En Can Magriñá, las diferencias sociales, culturales y económicas entre los dueños y los trabajadores eran tan abismales que marcaban la diferencia a la hora de superar una enfermedad.

En 1910 en el primer Congreso Español Internacional de la Tuberculosis R. Rodriguez mendez dijo:

"El rico de buenas costumbres es menos presa de la tuberculosis y tiene medios, para el fáciles, de evitarla o de curarla si se inicia, de hacerla menos rápida y mas llevadera cuando mata. El pobre resiste menos y no posee los necesarios recursos para huir del daño, ni tal vez para mitigarlo cuando es inválido."

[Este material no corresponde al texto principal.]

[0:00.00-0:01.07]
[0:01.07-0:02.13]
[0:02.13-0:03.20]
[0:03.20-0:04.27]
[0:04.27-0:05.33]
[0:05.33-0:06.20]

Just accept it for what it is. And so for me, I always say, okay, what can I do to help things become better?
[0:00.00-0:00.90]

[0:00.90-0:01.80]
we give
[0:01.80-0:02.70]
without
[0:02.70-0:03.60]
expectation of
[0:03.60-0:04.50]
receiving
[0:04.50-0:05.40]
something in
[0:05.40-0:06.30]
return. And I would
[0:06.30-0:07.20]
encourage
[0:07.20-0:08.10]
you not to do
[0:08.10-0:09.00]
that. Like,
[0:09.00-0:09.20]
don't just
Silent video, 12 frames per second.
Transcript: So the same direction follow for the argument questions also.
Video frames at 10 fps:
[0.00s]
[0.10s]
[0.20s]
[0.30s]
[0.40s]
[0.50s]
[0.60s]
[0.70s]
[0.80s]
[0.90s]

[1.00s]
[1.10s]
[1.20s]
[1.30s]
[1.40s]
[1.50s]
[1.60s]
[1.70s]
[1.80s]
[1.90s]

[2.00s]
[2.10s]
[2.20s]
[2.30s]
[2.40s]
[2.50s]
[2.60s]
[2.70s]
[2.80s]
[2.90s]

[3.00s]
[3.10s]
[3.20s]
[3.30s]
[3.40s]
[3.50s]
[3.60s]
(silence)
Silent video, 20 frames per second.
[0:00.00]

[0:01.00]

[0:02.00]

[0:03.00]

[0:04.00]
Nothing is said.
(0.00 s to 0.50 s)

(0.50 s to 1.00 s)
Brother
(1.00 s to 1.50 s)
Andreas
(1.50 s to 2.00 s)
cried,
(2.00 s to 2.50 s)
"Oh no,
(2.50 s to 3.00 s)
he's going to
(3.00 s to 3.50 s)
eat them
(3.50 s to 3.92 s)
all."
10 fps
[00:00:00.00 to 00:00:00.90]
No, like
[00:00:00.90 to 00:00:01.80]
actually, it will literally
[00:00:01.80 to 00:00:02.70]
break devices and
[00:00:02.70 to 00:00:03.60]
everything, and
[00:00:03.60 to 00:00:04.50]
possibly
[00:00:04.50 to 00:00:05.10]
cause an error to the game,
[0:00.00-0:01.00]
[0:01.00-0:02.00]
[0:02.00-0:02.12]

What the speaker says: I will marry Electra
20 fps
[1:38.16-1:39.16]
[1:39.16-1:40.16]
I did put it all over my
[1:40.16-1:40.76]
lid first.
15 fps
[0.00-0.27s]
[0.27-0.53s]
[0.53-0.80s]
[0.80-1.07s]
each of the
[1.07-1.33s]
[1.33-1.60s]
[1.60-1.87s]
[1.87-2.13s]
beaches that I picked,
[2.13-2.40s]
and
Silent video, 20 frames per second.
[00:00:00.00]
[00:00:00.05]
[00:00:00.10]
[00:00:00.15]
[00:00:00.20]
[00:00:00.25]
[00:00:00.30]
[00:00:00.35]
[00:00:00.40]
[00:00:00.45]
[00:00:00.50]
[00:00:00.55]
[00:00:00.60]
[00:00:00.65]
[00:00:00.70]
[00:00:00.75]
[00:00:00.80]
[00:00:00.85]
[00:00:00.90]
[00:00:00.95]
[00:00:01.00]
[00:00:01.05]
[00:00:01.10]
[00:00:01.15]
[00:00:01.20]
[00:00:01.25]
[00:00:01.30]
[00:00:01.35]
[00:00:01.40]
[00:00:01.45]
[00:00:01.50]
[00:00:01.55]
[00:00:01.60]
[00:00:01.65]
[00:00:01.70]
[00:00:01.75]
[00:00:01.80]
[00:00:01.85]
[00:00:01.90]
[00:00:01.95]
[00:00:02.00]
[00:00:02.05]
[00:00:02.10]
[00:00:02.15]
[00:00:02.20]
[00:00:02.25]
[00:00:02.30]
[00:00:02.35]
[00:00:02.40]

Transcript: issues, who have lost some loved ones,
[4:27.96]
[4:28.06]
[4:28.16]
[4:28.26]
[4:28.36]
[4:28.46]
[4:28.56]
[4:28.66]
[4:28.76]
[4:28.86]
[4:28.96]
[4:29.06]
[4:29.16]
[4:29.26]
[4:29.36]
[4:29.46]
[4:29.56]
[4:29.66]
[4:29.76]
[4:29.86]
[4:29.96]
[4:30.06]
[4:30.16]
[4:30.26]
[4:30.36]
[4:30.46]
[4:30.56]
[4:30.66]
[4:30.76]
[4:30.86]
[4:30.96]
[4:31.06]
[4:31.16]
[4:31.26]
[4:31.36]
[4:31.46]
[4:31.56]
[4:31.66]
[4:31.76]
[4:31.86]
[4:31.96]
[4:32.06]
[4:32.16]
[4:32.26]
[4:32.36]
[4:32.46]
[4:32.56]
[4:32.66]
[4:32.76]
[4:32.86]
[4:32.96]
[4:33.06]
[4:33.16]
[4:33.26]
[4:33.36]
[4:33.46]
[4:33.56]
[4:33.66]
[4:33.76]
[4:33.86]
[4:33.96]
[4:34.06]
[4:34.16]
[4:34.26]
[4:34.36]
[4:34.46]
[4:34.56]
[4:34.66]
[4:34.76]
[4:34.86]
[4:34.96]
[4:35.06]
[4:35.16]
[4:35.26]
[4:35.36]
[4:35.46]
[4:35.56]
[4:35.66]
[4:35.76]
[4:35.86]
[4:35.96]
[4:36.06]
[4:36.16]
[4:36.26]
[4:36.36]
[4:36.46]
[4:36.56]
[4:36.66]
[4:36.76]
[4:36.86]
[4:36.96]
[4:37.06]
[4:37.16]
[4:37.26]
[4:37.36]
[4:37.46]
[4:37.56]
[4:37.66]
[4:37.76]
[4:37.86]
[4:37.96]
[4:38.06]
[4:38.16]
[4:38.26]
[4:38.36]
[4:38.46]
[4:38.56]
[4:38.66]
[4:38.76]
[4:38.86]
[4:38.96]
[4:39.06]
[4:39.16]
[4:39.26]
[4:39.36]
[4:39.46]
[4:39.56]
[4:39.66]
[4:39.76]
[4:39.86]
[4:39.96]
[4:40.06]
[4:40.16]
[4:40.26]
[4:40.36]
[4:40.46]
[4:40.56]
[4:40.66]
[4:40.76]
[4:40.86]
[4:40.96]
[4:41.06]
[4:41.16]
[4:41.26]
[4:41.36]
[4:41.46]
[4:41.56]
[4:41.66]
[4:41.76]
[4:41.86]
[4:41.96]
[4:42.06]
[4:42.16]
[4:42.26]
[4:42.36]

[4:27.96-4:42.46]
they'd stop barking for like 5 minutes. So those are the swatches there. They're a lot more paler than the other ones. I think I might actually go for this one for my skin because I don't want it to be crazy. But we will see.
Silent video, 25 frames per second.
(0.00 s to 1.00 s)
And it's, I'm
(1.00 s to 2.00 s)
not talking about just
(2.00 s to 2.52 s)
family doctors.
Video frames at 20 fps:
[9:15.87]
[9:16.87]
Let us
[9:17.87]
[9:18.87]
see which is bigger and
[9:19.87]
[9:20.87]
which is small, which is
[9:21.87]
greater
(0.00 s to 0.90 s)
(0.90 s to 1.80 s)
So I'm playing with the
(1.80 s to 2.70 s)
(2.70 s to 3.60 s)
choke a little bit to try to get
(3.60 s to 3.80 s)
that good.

También el Sr Queraltó nos ha dejado su testimonio sobre las viviendas obreras.

¡Cuantas veces visitando enfermos en consulta, en las barriadas obreras de nuestra Barcelona, no he sentido la horridez inmensa de aquellos hogares luctuosos!

Las casas están como entupidas de habitantes; cada rellano es un pueblo; cada puerta una tribu; cada alcoba una familia. La escalera es pestilente; las puertas exhalan el vaho del pudridero; el aire acre, pestoso, averiado, mugriento, abrasa la garganta.